The city filed its lawsuit against Cleveland Clinic June 12, after learning about the Strongsville medical center’s tax-exempt status from Strongsville schools, according to Strongsville Assistant Law Director Dan Kolick.

Kolick said the state taxation board is required to notify school districts, but not municipalities, affected by the granting of tax-exempt status. This is because schools have significant dollars at stake. Notification allows school districts time to appeal.

When asked if the state notified Strongsville Schools about the Clinic’s tax-exempt status, whether the district appealed that ruling and why the district didn’t file its own lawsuit against the Clinic, schools Superintendent Cameron Ryba said he had no comment.

A spokesperson at the Ohio Department of Taxation didn’t return calls.

Mary Louise Madigan, spokesperson for Cuyahoga County Executive Armond Budish, said that while it is the state’s job to notify school districts of any newly awarded tax-exempt status, the Cuyahoga County Budget Commission informally contacted Strongsville Schools about Cleveland Clinic’s tax-exempt status and told the district that it would have to repay past property taxes to the Clinic.

At any rate, Kolick said that although the school district wasn’t part of the city’s lawsuit against the Clinic, it was involved in subsequent negotiations, which resulted in the two settlement agreements.

Ryba said that a school district lawyer, David Seed, and his law firm, Brindza McIntyre & Seed LLP in Cleveland, worked on the agreement between the schools and the Clinic.

On June 28 -- just days after the city had filed its lawsuit against Cleveland Clinic -- the Strongsville school board placed a tax increase on the ballot. At the time, board members said state funding cuts, plus the loss of property taxes from Cleveland Clinic, made the tax increase necessary.

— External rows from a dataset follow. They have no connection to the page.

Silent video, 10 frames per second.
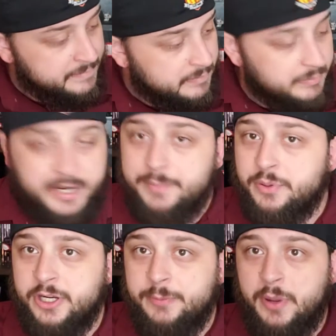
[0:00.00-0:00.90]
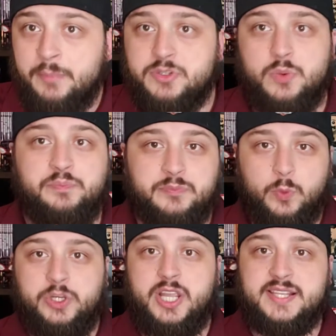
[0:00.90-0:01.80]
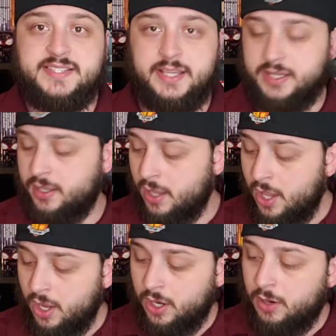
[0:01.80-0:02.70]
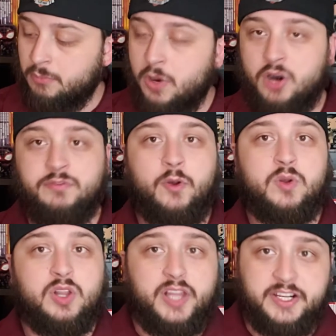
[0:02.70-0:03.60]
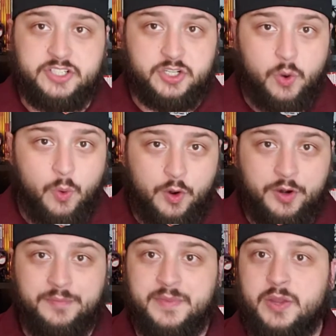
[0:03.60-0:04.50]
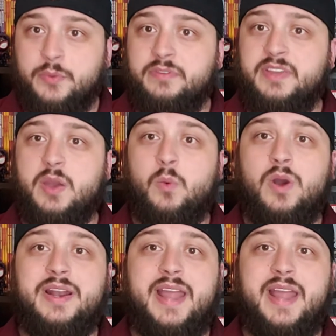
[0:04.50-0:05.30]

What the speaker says: But I'm pretty pumped. What do you guys think? Marvel Collector Core. We get one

District officials said that without the new tax, Strongsville Shools would start deficit spending in 2019 -- meaning that expenses would exceed revenues and the district would need savings to balance the budget -- until district savings are wiped out in 2022.

The district went forward with the tax levy while it was working with the city to oppose Cleveland Clinic’s tax-exempt status. Ryba said he had no comment about whether the district should have waited until the lawsuit was resolved before asking voters for a tax increase.

In November, Strongsville voters overwhelmingly defeated the proposed tax increase. Since then, the district has said it will place another levy on the ballot, possibly in May.